TASK BRIEF. Report only the number of lines that contain the string "with" in the records below.

DATA.
BEGIN
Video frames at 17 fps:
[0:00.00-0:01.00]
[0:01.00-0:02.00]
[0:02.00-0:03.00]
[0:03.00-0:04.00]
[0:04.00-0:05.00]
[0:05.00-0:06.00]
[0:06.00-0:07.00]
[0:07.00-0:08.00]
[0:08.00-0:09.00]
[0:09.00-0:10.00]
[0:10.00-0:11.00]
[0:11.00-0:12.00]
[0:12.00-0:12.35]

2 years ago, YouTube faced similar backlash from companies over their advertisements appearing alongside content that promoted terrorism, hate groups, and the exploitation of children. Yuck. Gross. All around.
END
BEGIN
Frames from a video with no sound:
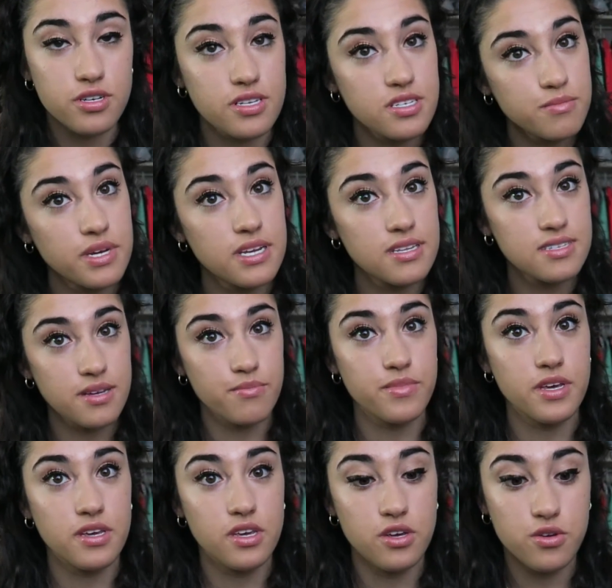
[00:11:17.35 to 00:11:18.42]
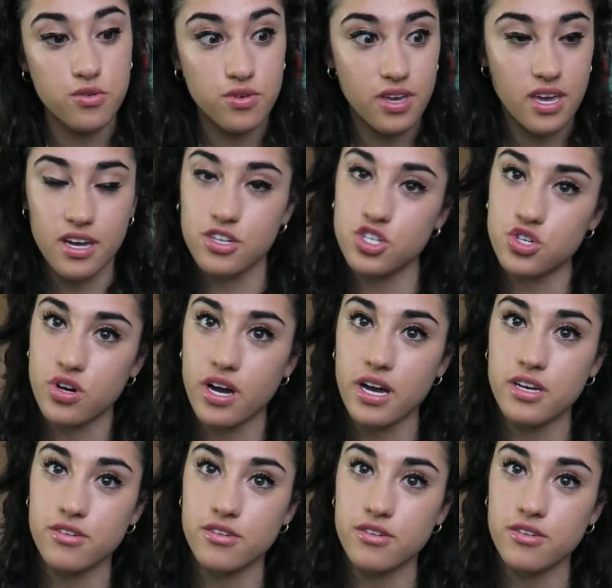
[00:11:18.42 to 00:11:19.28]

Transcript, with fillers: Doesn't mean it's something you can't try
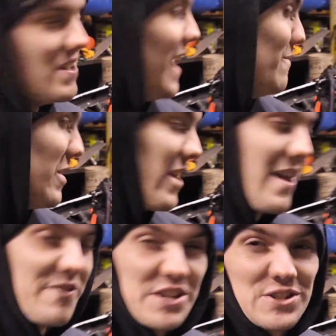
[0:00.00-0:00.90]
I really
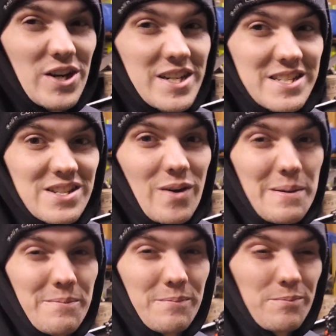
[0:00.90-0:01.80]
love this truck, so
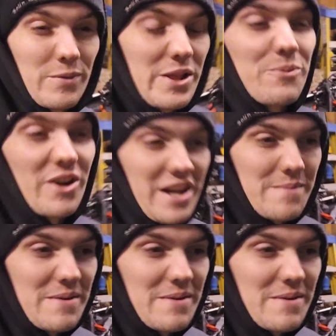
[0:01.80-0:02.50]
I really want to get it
END
SOLUTION TO THE PROBLEM. 2